Recensement : pour la première fois depuis  bien longtemps, la population de notre agglomération, Saint-Etienne Métropole, est en hausse en 2009 par rapport à 2008 (+ 155 habitants), comme celle de l’unité urbaine et de l’aire urbaine (510.185 habitants, soit + 1.522 habitants).  La baisse de la population de notre ville ralentit très fortement sur la période 2007 – 2011 (« millésimée 2009″ comme dit l’INSEE) qui fournit la population légale 2012 : avec 175.203 habitants, notre ville perd 737 habitants par rapport à  l’année « millésimée 2008″ (période 2006 – 2010)…contre une perte de plus de 2000 habitants entre les « millésimes » 2007 et 2008. Une tendance vers la stabilité qui se confirmera, espérons-le, en 2012 et dans les années à venir.

Chômage : les derniers chiffres publiés par Pôle Emploi montrent une stabilité du chômage dans la Loire en  novembre 2011 ( baisse de 0, 1 %) , alors que partout en France, le chômage s’aggrave fortement (+ 1, 1 % en novembre et + 90.000 chômeurs sur les 3 derniers mois). sur 1 an, depuis novembre 2010, le chômage a augmenté dans la Loire de 3,4 %  contre + 5, 2 % en France.

Emploi : L’enquête annuelle sur les emplois du secteur privé, conduite par ELO, le GATE (Université) et Epures sur les bases des données ASSEDIC confirme une reprise des créations d’emplois du secteur privé durant l’année 2010, plus forte dans le bassin d’emplois de Saint-Etienne ( + 2,9 %, soit + 4736 emplois) et un rythme de création d’entreprises plus soutenu qu’en Rhône-Alpes.

Un territoire de poids en rhône-Alpes :  suite à notre intervention, l’unité urbaine de Saint-Etienne est désormais reconnue à son niveau réel (373.000 habitants).

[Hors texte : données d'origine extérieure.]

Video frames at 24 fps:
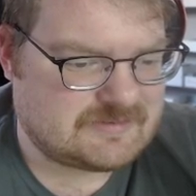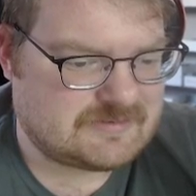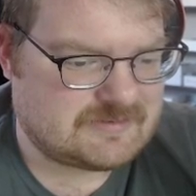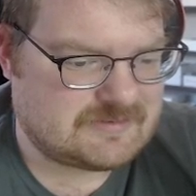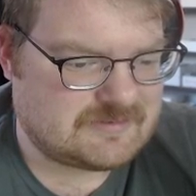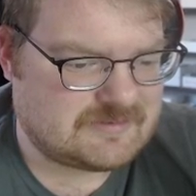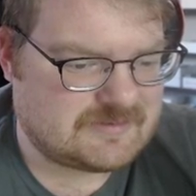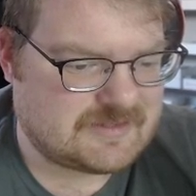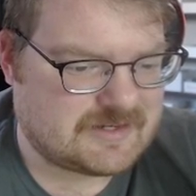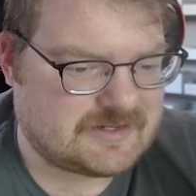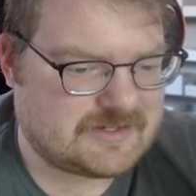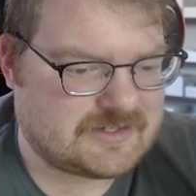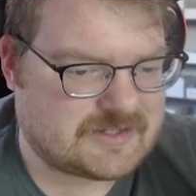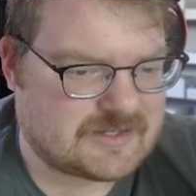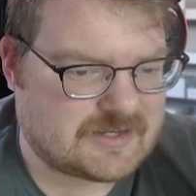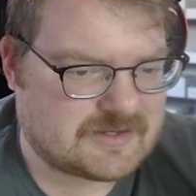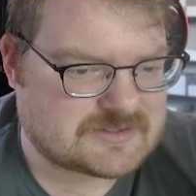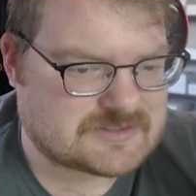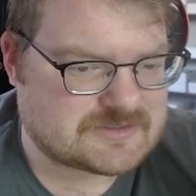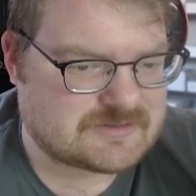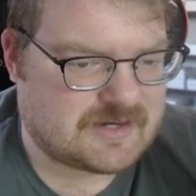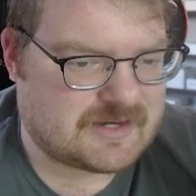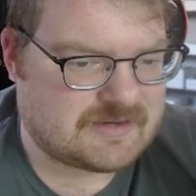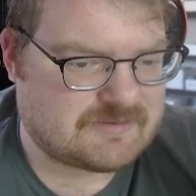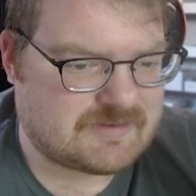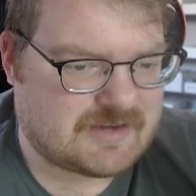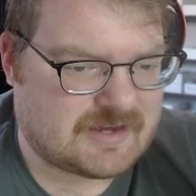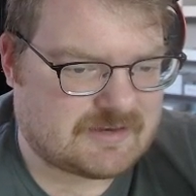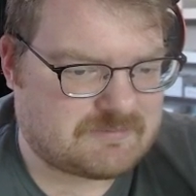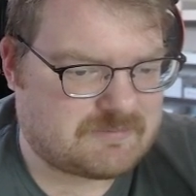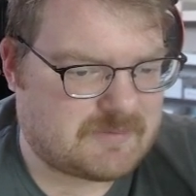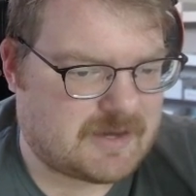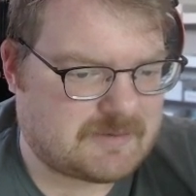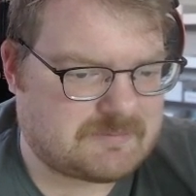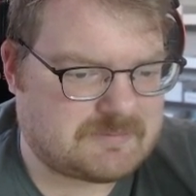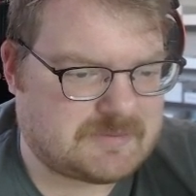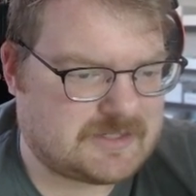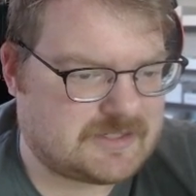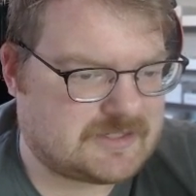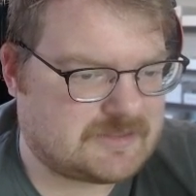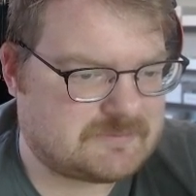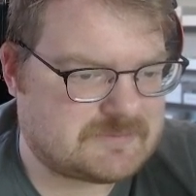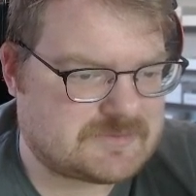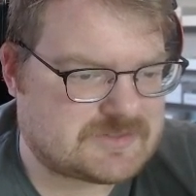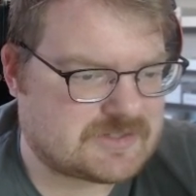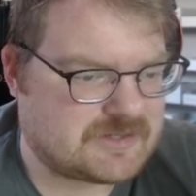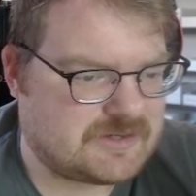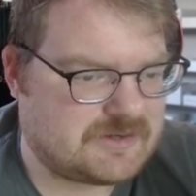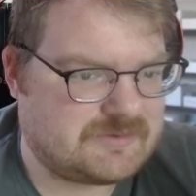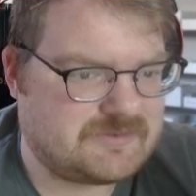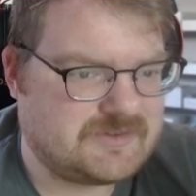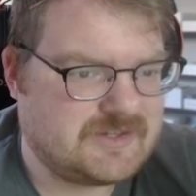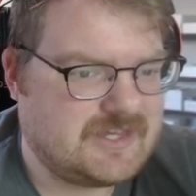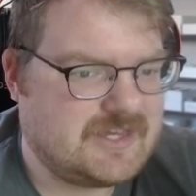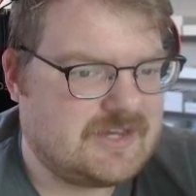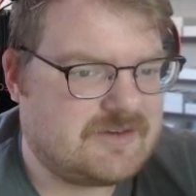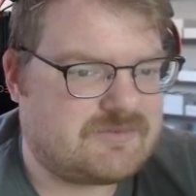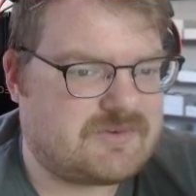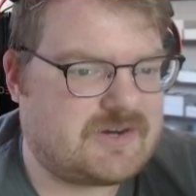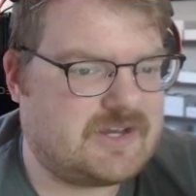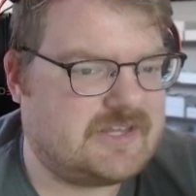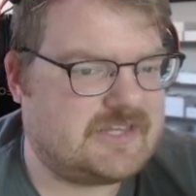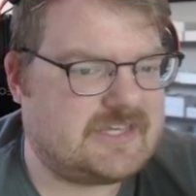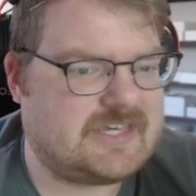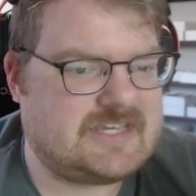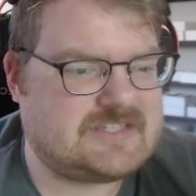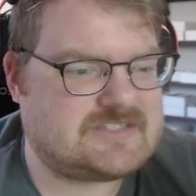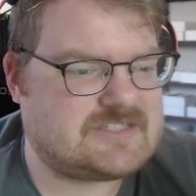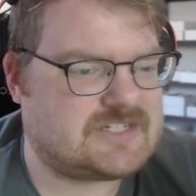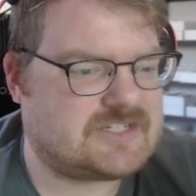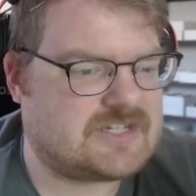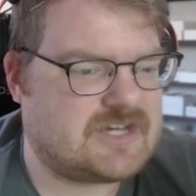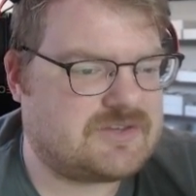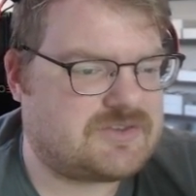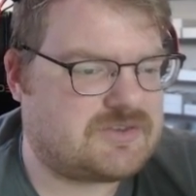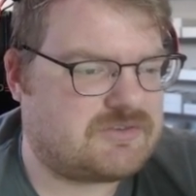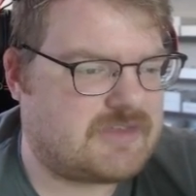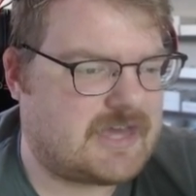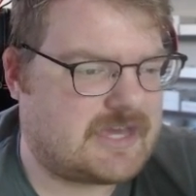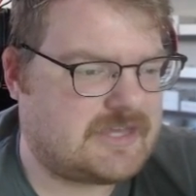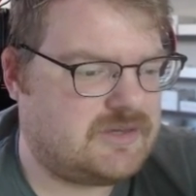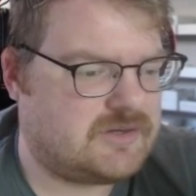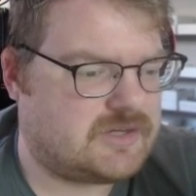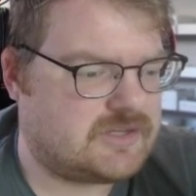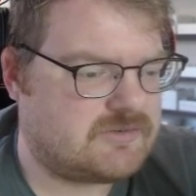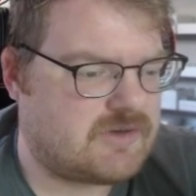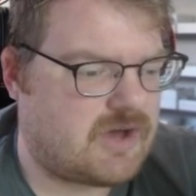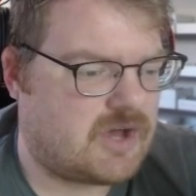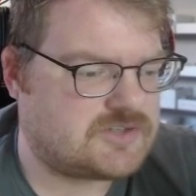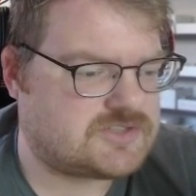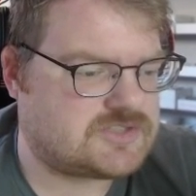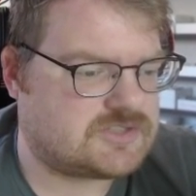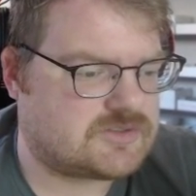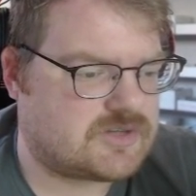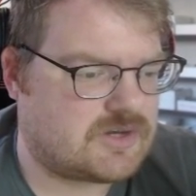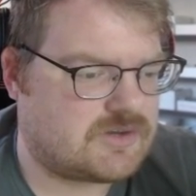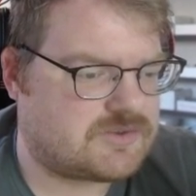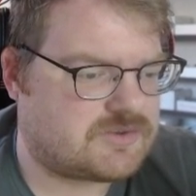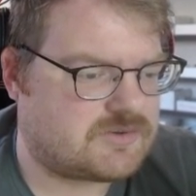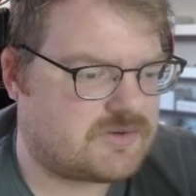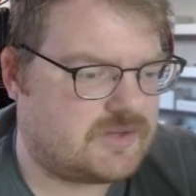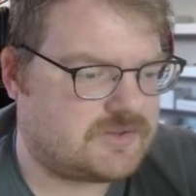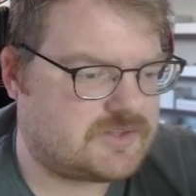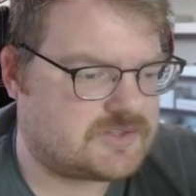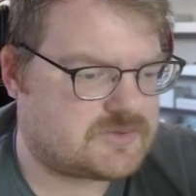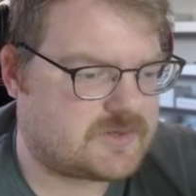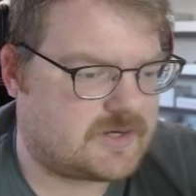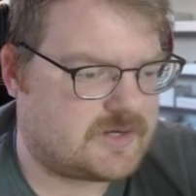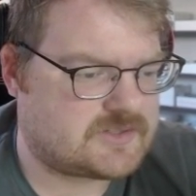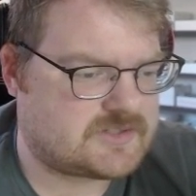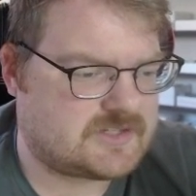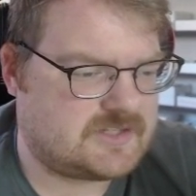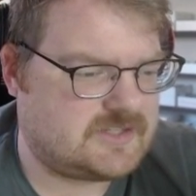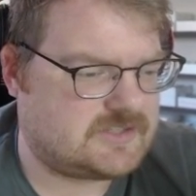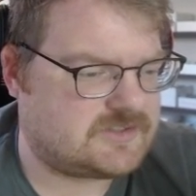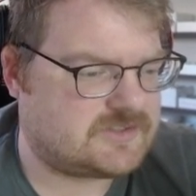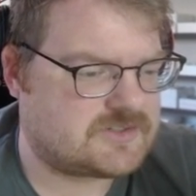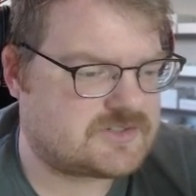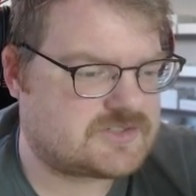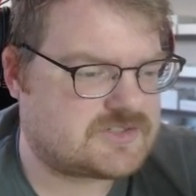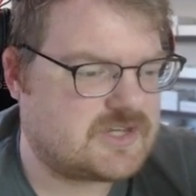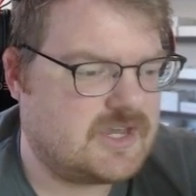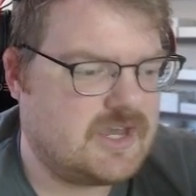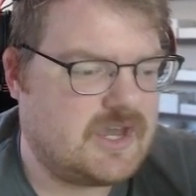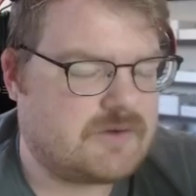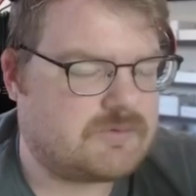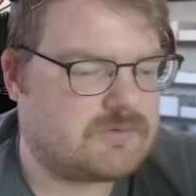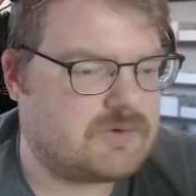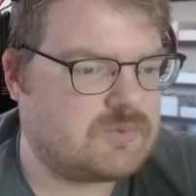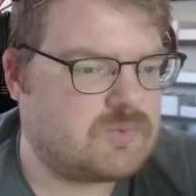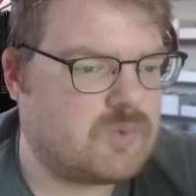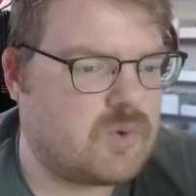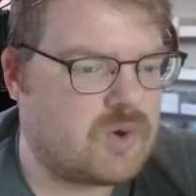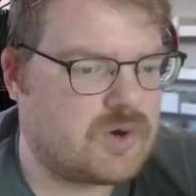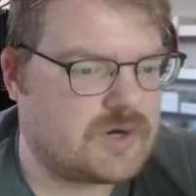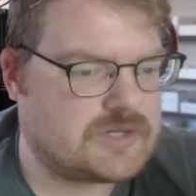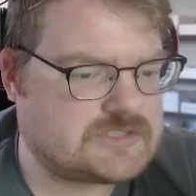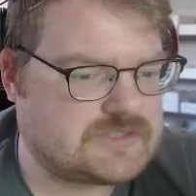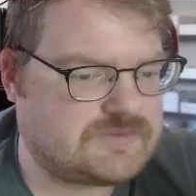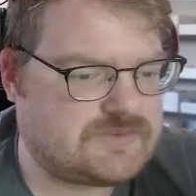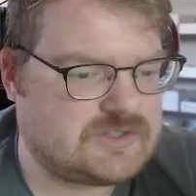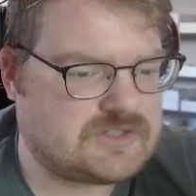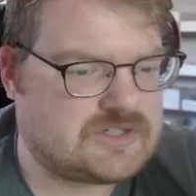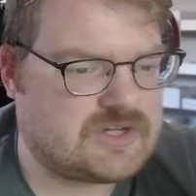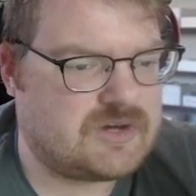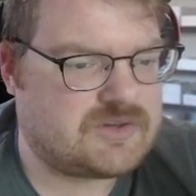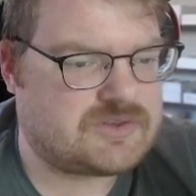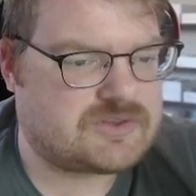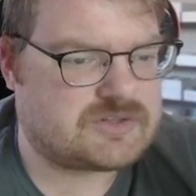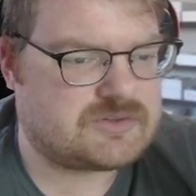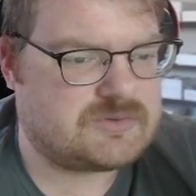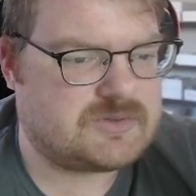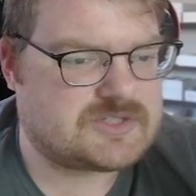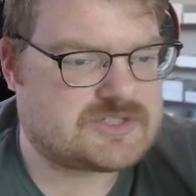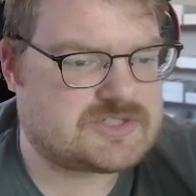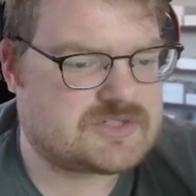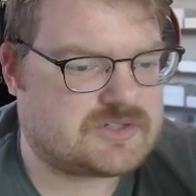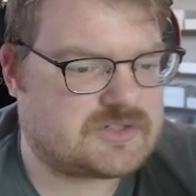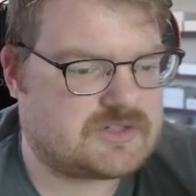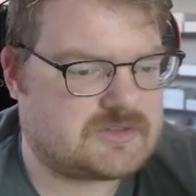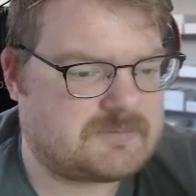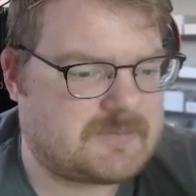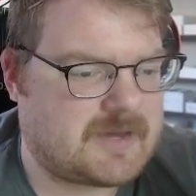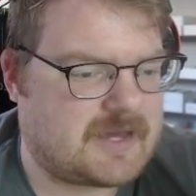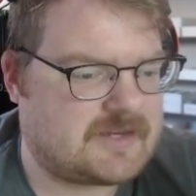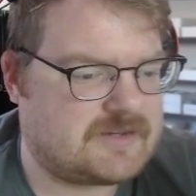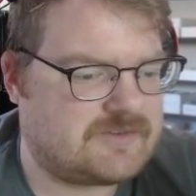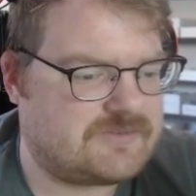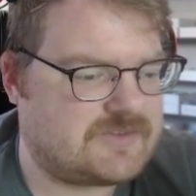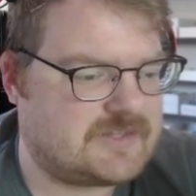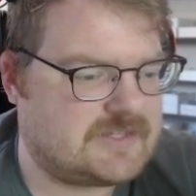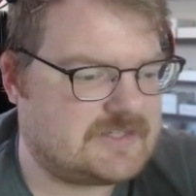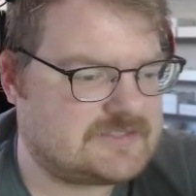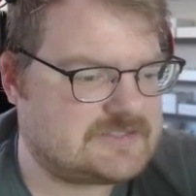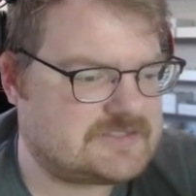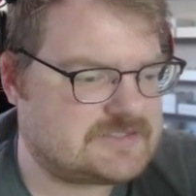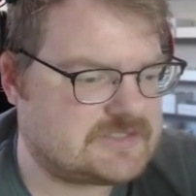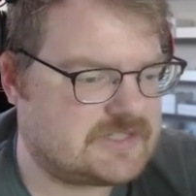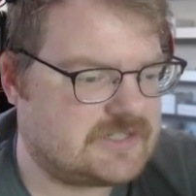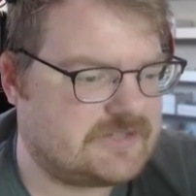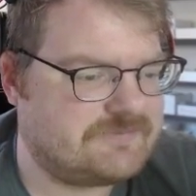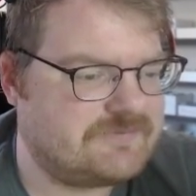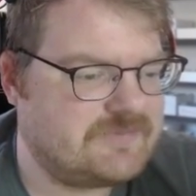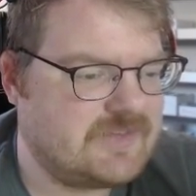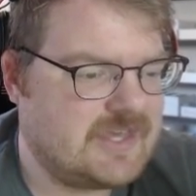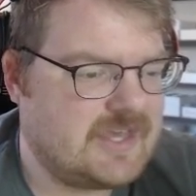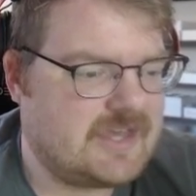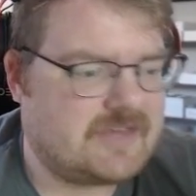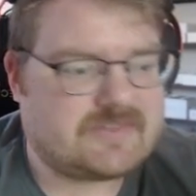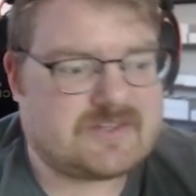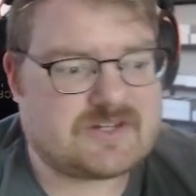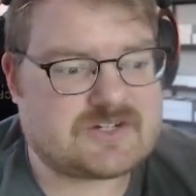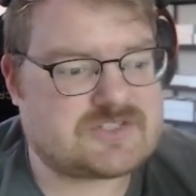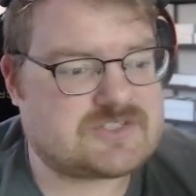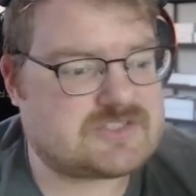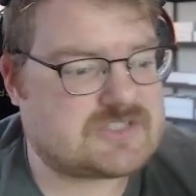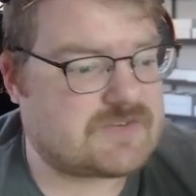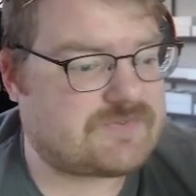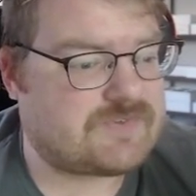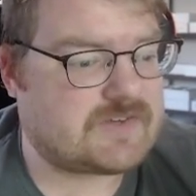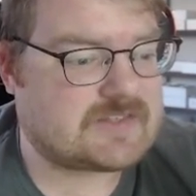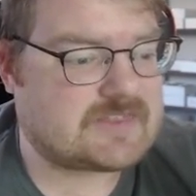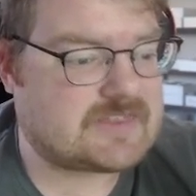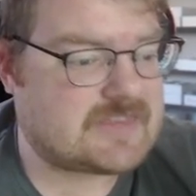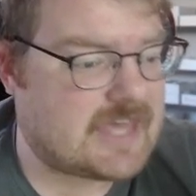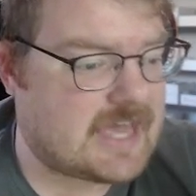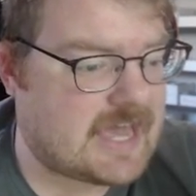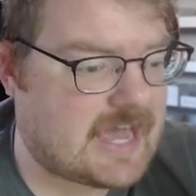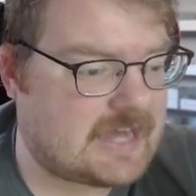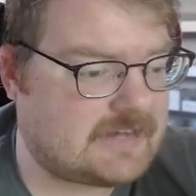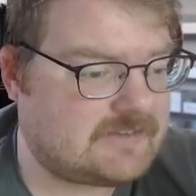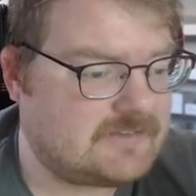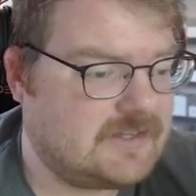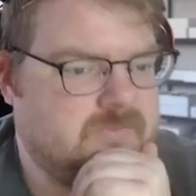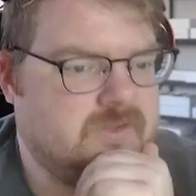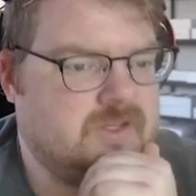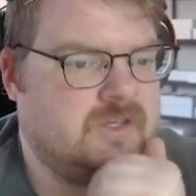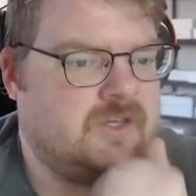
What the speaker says: There you go. So I beat him. So really easy to go through that. You can also go through all the trainers. I think there's rewards if you go through a certain amount of this. So there's stuff like that.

C’est la 3ème en Rhône-Alpes, après Lyon et Grenoble, mais loin devant les suivantes). Quant à la zone d’emplois de Saint-Etienne, elle a également été étendue par l’INSEE à son niveau réel, incluant désormais la plaine du Forez et l’Yssingelais, soit 625.000 habitants contre 484.000 précédemment. Cette zone, véritable espace de vie de nos concitoyens, est en croissance démographique, alors qu’il y avait seulement une stabilité dans l’ancienne définition.